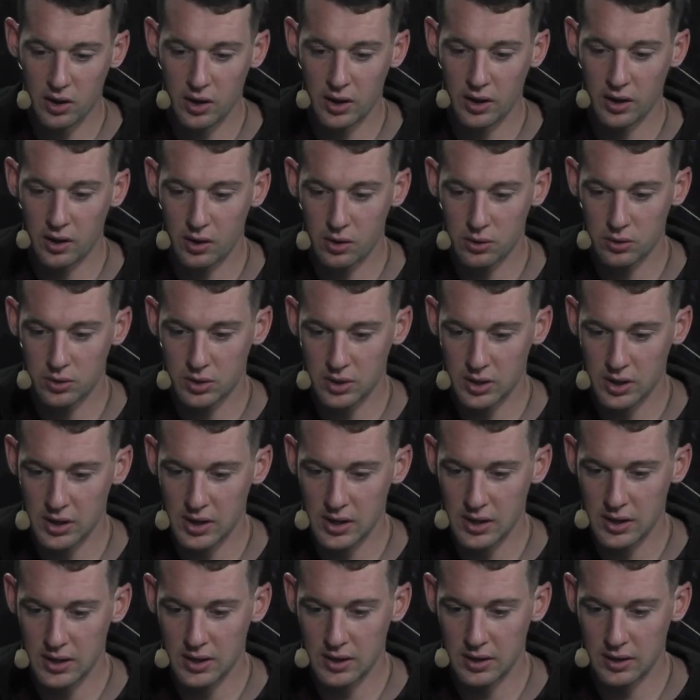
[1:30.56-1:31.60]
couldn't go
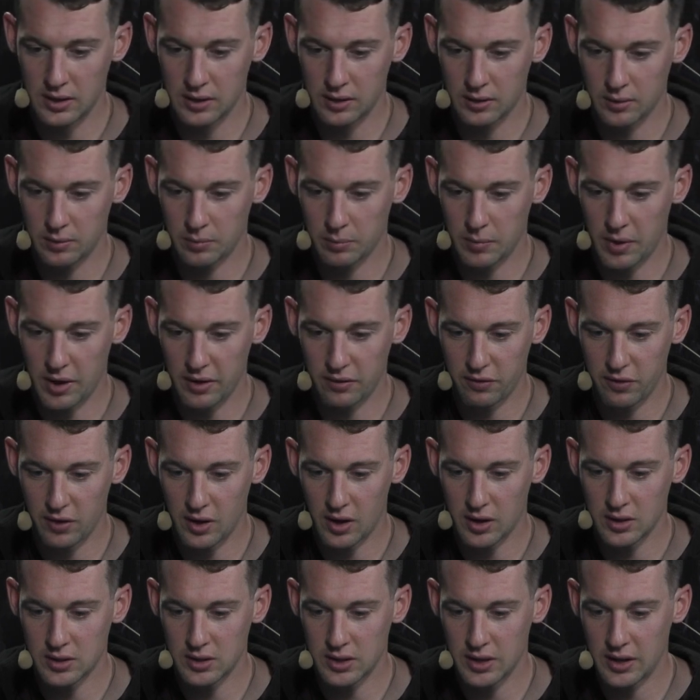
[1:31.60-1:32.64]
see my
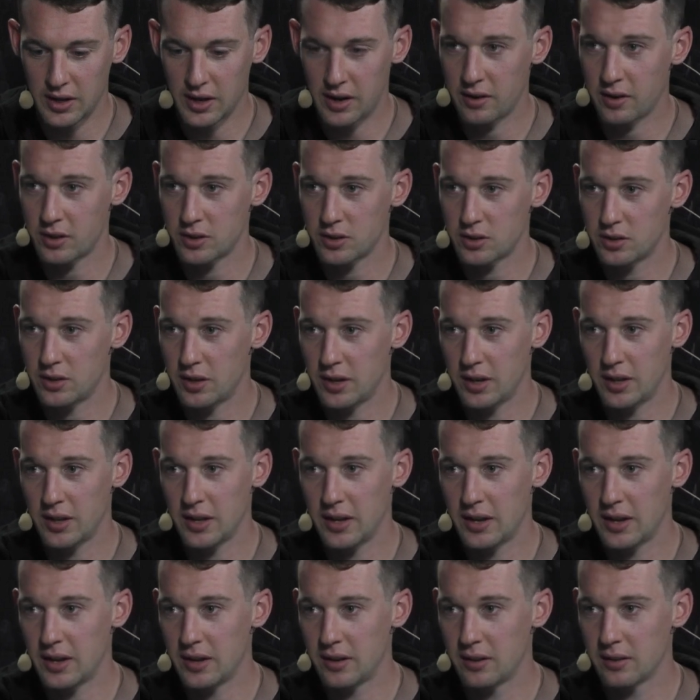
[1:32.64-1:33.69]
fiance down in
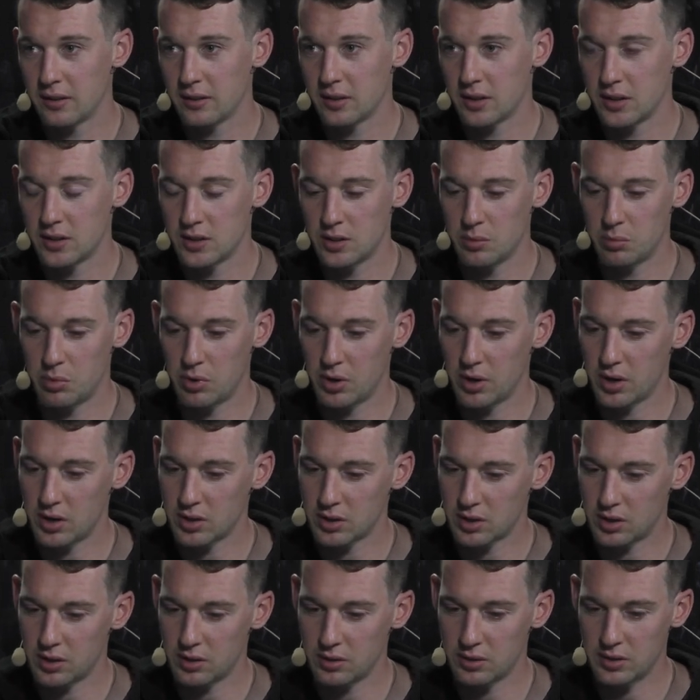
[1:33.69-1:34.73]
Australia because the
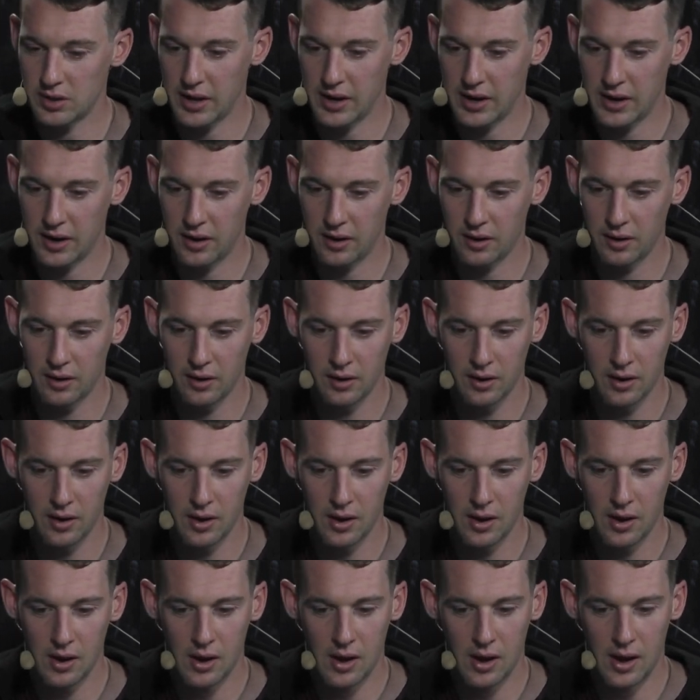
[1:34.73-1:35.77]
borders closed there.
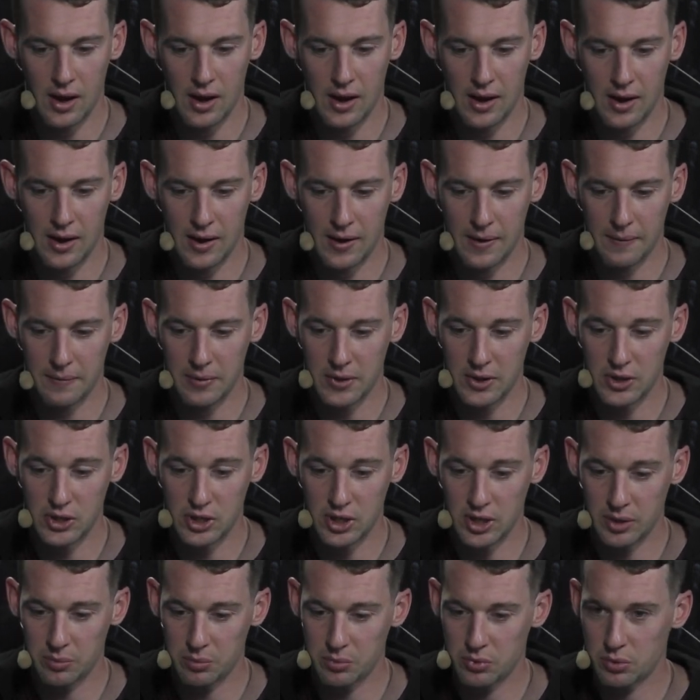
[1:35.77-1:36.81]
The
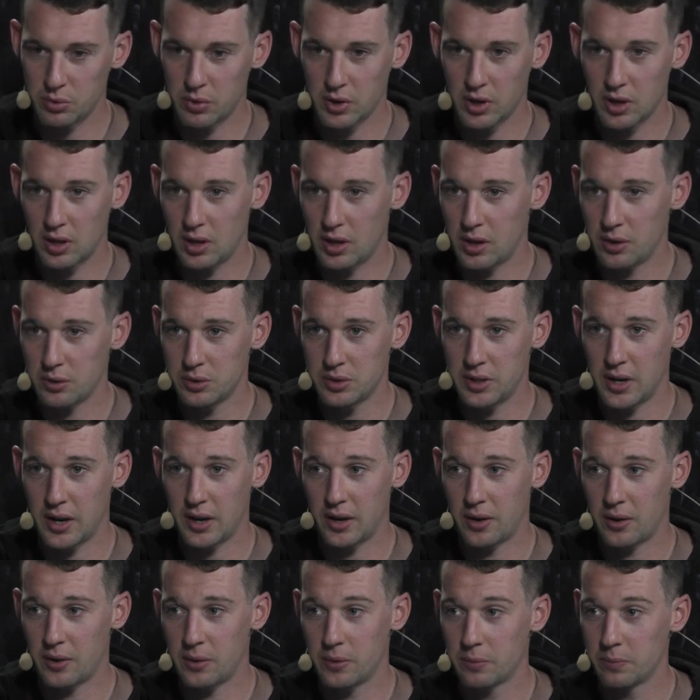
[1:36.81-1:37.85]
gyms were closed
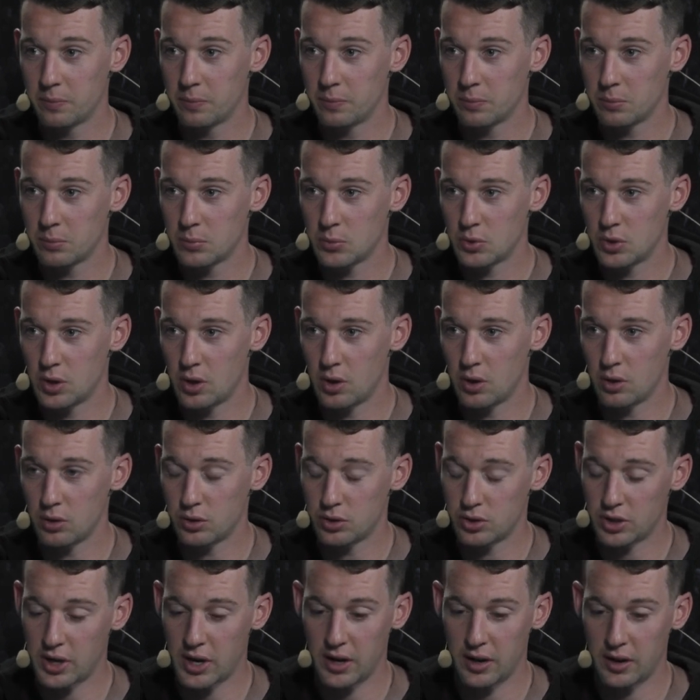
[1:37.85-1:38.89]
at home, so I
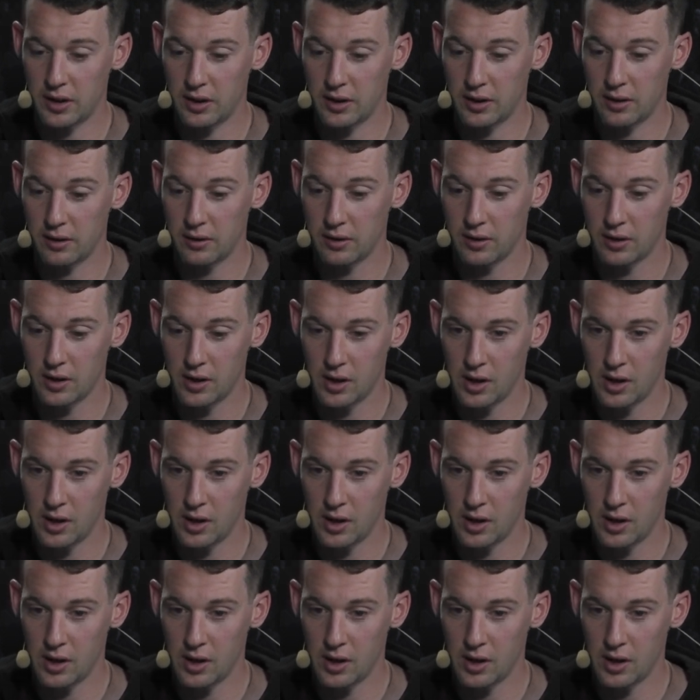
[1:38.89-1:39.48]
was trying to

******************************

#### What this task involves
Copy out all of the material exactly as written, without its pictures.

#### Task answer
[1:30.56-1:31.60]
couldn't go
[1:31.60-1:32.64]
see my
[1:32.64-1:33.69]
fiance down in
[1:33.69-1:34.73]
Australia because the
[1:34.73-1:35.77]
borders closed there.
[1:35.77-1:36.81]
The
[1:36.81-1:37.85]
gyms were closed
[1:37.85-1:38.89]
at home, so I
[1:38.89-1:39.48]
was trying to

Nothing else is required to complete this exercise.